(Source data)
□ □ □ □

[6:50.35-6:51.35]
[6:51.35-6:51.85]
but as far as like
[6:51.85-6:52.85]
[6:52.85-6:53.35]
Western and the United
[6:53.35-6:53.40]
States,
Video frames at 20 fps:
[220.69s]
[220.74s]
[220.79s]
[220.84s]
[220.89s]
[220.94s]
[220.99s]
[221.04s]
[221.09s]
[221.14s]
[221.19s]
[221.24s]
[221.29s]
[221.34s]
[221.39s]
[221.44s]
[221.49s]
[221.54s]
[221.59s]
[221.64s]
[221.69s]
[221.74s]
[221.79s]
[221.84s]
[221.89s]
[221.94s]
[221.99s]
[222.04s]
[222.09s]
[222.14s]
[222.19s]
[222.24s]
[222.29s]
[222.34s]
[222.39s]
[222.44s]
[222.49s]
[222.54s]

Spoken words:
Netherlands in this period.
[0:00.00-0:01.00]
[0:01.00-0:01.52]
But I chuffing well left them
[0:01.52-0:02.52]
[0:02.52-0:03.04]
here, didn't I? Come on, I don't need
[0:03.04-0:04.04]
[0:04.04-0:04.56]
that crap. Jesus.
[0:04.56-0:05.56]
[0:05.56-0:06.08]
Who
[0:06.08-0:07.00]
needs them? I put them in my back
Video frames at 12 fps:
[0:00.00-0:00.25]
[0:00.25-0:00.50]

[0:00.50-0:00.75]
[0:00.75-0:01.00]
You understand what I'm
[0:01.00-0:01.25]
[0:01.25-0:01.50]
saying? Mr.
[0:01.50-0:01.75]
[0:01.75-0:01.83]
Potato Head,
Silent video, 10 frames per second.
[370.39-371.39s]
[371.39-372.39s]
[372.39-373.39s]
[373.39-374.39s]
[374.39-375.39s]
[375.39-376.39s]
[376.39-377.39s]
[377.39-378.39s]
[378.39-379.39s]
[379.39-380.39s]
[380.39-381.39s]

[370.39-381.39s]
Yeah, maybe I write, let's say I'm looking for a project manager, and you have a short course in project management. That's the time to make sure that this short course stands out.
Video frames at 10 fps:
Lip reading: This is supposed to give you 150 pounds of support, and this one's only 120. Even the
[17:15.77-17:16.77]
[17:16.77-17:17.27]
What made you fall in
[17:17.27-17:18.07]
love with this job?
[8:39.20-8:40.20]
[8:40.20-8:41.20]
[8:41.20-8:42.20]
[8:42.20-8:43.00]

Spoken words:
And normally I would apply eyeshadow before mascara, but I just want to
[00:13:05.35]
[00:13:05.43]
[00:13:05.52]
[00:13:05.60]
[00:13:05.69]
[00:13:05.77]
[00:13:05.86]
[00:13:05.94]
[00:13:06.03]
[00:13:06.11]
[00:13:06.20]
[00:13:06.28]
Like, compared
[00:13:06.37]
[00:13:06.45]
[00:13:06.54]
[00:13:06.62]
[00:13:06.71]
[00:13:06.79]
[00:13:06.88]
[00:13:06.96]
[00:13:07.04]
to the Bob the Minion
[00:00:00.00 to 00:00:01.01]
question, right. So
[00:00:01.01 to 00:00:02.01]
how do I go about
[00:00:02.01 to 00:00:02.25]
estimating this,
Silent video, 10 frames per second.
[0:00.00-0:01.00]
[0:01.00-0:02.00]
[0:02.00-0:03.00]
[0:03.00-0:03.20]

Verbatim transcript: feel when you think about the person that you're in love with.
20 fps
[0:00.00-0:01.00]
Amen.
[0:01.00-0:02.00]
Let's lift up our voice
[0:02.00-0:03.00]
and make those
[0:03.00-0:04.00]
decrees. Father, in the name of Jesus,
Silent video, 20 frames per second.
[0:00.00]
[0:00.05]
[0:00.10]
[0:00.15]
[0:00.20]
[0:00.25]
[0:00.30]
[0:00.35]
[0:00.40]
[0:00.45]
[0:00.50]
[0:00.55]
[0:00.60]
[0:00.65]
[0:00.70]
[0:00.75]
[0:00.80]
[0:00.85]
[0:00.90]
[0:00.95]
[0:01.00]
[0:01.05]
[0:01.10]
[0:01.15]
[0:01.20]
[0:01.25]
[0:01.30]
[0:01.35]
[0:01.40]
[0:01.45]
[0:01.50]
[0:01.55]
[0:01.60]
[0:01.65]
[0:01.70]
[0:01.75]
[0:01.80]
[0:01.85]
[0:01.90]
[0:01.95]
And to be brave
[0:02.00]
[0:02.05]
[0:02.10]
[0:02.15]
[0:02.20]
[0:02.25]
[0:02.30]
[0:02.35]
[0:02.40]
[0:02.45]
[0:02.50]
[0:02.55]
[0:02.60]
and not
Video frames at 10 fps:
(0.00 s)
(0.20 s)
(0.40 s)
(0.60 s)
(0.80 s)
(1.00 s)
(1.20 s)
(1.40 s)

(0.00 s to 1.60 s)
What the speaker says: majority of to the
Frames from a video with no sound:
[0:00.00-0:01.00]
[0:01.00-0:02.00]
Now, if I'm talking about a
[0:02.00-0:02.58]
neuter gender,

□ □ □ □

ABOUT THIS EXERCISE – Every single entry is to be retyped exactly.

RESPONSE TO THE TASK –
[6:50.35-6:51.35]
[6:51.35-6:51.85]
but as far as like
[6:51.85-6:52.85]
[6:52.85-6:53.35]
Western and the United
[6:53.35-6:53.40]
States,
Video frames at 20 fps:
[220.69s]
[220.74s]
[220.79s]
[220.84s]
[220.89s]
[220.94s]
[220.99s]
[221.04s]
[221.09s]
[221.14s]
[221.19s]
[221.24s]
[221.29s]
[221.34s]
[221.39s]
[221.44s]
[221.49s]
[221.54s]
[221.59s]
[221.64s]
[221.69s]
[221.74s]
[221.79s]
[221.84s]
[221.89s]
[221.94s]
[221.99s]
[222.04s]
[222.09s]
[222.14s]
[222.19s]
[222.24s]
[222.29s]
[222.34s]
[222.39s]
[222.44s]
[222.49s]
[222.54s]

Spoken words:
Netherlands in this period.
[0:00.00-0:01.00]
[0:01.00-0:01.52]
But I chuffing well left them
[0:01.52-0:02.52]
[0:02.52-0:03.04]
here, didn't I? Come on, I don't need
[0:03.04-0:04.04]
[0:04.04-0:04.56]
that crap. Jesus.
[0:04.56-0:05.56]
[0:05.56-0:06.08]
Who
[0:06.08-0:07.00]
needs them? I put them in my back
Video frames at 12 fps:
[0:00.00-0:00.25]
[0:00.25-0:00.50]

[0:00.50-0:00.75]
[0:00.75-0:01.00]
You understand what I'm
[0:01.00-0:01.25]
[0:01.25-0:01.50]
saying? Mr.
[0:01.50-0:01.75]
[0:01.75-0:01.83]
Potato Head,
Silent video, 10 frames per second.
[370.39-371.39s]
[371.39-372.39s]
[372.39-373.39s]
[373.39-374.39s]
[374.39-375.39s]
[375.39-376.39s]
[376.39-377.39s]
[377.39-378.39s]
[378.39-379.39s]
[379.39-380.39s]
[380.39-381.39s]

[370.39-381.39s]
Yeah, maybe I write, let's say I'm looking for a project manager, and you have a short course in project management. That's the time to make sure that this short course stands out.
Video frames at 10 fps:
Lip reading: This is supposed to give you 150 pounds of support, and this one's only 120. Even the
[17:15.77-17:16.77]
[17:16.77-17:17.27]
What made you fall in
[17:17.27-17:18.07]
love with this job?
[8:39.20-8:40.20]
[8:40.20-8:41.20]
[8:41.20-8:42.20]
[8:42.20-8:43.00]

Spoken words:
And normally I would apply eyeshadow before mascara, but I just want to
[00:13:05.35]
[00:13:05.43]
[00:13:05.52]
[00:13:05.60]
[00:13:05.69]
[00:13:05.77]
[00:13:05.86]
[00:13:05.94]
[00:13:06.03]
[00:13:06.11]
[00:13:06.20]
[00:13:06.28]
Like, compared
[00:13:06.37]
[00:13:06.45]
[00:13:06.54]
[00:13:06.62]
[00:13:06.71]
[00:13:06.79]
[00:13:06.88]
[00:13:06.96]
[00:13:07.04]
to the Bob the Minion
[00:00:00.00 to 00:00:01.01]
question, right. So
[00:00:01.01 to 00:00:02.01]
how do I go about
[00:00:02.01 to 00:00:02.25]
estimating this,
Silent video, 10 frames per second.
[0:00.00-0:01.00]
[0:01.00-0:02.00]
[0:02.00-0:03.00]
[0:03.00-0:03.20]

Verbatim transcript: feel when you think about the person that you're in love with.
20 fps
[0:00.00-0:01.00]
Amen.
[0:01.00-0:02.00]
Let's lift up our voice
[0:02.00-0:03.00]
and make those
[0:03.00-0:04.00]
decrees. Father, in the name of Jesus,
Silent video, 20 frames per second.
[0:00.00]
[0:00.05]
[0:00.10]
[0:00.15]
[0:00.20]
[0:00.25]
[0:00.30]
[0:00.35]
[0:00.40]
[0:00.45]
[0:00.50]
[0:00.55]
[0:00.60]
[0:00.65]
[0:00.70]
[0:00.75]
[0:00.80]
[0:00.85]
[0:00.90]
[0:00.95]
[0:01.00]
[0:01.05]
[0:01.10]
[0:01.15]
[0:01.20]
[0:01.25]
[0:01.30]
[0:01.35]
[0:01.40]
[0:01.45]
[0:01.50]
[0:01.55]
[0:01.60]
[0:01.65]
[0:01.70]
[0:01.75]
[0:01.80]
[0:01.85]
[0:01.90]
[0:01.95]
And to be brave
[0:02.00]
[0:02.05]
[0:02.10]
[0:02.15]
[0:02.20]
[0:02.25]
[0:02.30]
[0:02.35]
[0:02.40]
[0:02.45]
[0:02.50]
[0:02.55]
[0:02.60]
and not
Video frames at 10 fps:
(0.00 s)
(0.20 s)
(0.40 s)
(0.60 s)
(0.80 s)
(1.00 s)
(1.20 s)
(1.40 s)

(0.00 s to 1.60 s)
What the speaker says: majority of to the
Frames from a video with no sound:
[0:00.00-0:01.00]
[0:01.00-0:02.00]
Now, if I'm talking about a
[0:02.00-0:02.58]
neuter gender,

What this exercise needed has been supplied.